Information shown
-*-*-

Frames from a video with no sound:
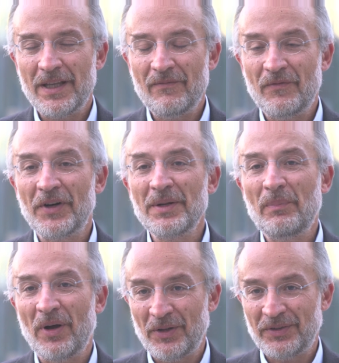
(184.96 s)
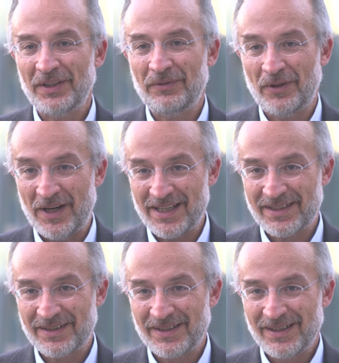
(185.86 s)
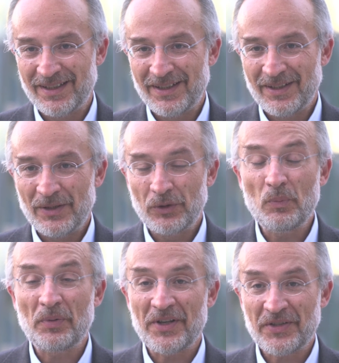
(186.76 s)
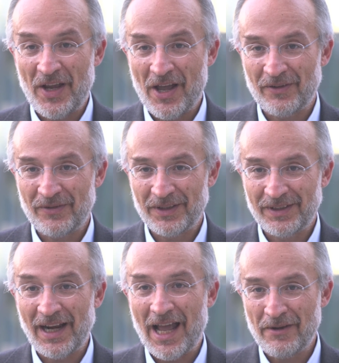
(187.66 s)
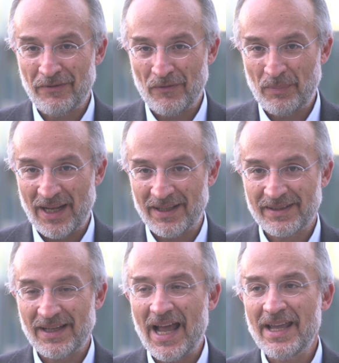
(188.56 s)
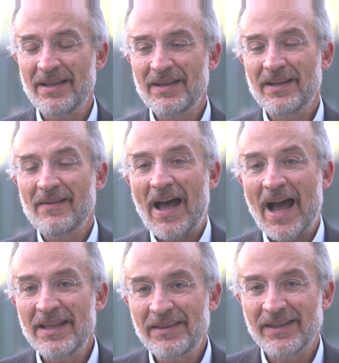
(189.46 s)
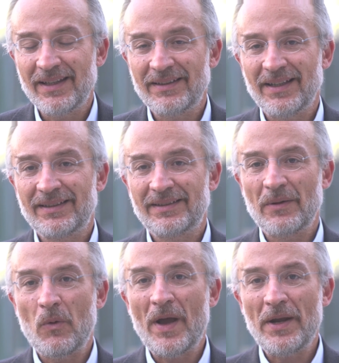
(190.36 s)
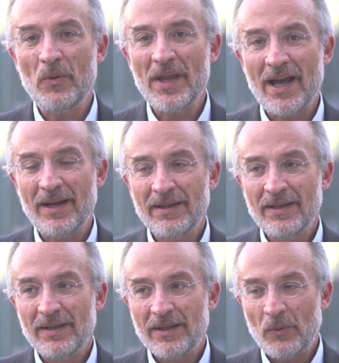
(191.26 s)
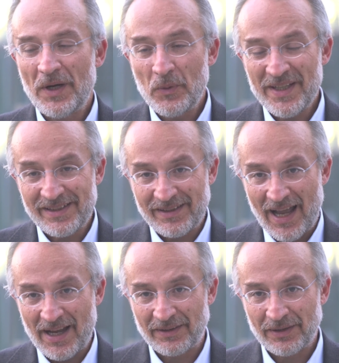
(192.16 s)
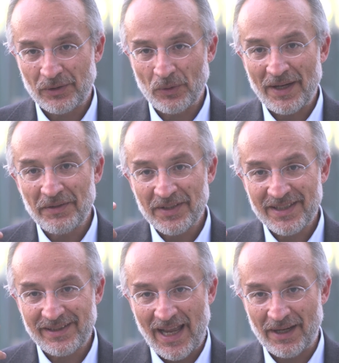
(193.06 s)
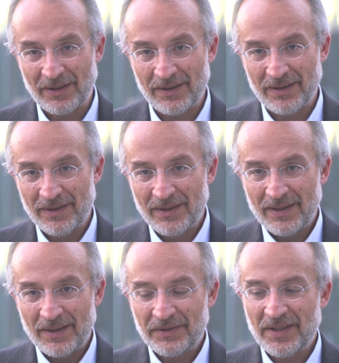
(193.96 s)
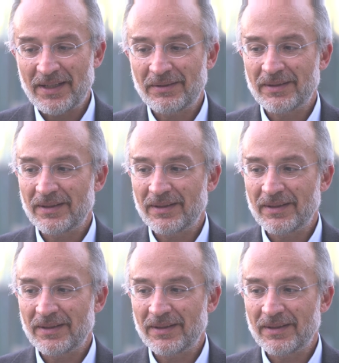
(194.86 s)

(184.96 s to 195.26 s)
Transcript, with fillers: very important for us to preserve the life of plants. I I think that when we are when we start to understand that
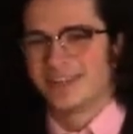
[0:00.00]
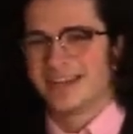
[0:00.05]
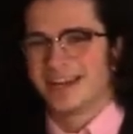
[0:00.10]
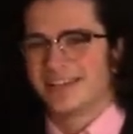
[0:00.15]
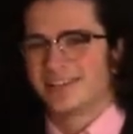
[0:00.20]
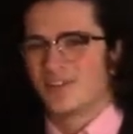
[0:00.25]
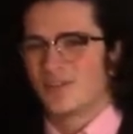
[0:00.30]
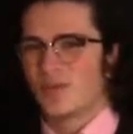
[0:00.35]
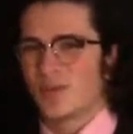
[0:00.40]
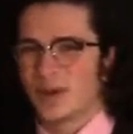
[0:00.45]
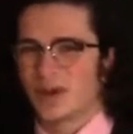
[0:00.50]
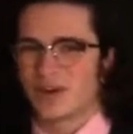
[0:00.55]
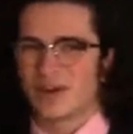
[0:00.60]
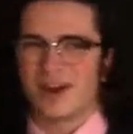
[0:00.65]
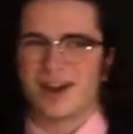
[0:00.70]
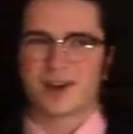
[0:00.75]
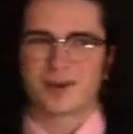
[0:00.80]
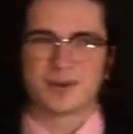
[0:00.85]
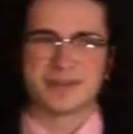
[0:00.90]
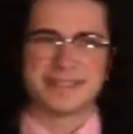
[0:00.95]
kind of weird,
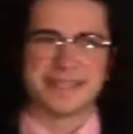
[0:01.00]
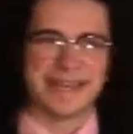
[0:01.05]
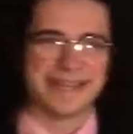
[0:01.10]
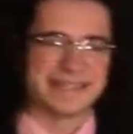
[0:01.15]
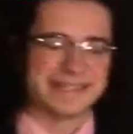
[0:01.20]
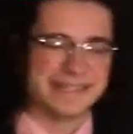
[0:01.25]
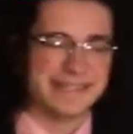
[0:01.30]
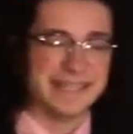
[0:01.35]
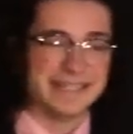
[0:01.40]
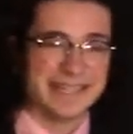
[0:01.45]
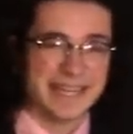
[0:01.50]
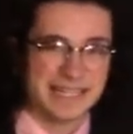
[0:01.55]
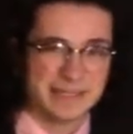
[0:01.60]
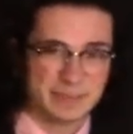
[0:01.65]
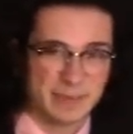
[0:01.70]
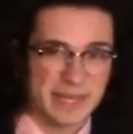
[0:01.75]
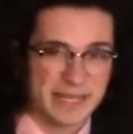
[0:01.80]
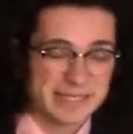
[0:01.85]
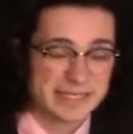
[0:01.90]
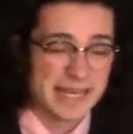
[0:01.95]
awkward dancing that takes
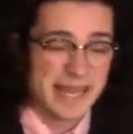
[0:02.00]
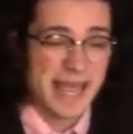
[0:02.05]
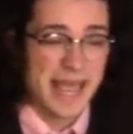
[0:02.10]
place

-*-*-

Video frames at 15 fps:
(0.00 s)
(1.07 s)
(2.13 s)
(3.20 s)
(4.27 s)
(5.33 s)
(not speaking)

-*-*-

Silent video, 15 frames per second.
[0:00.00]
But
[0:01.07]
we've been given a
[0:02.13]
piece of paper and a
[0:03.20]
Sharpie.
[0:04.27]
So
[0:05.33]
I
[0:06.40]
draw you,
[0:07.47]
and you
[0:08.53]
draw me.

-*-*-

The answer must be a single number: how many lines above contain the word "with".

2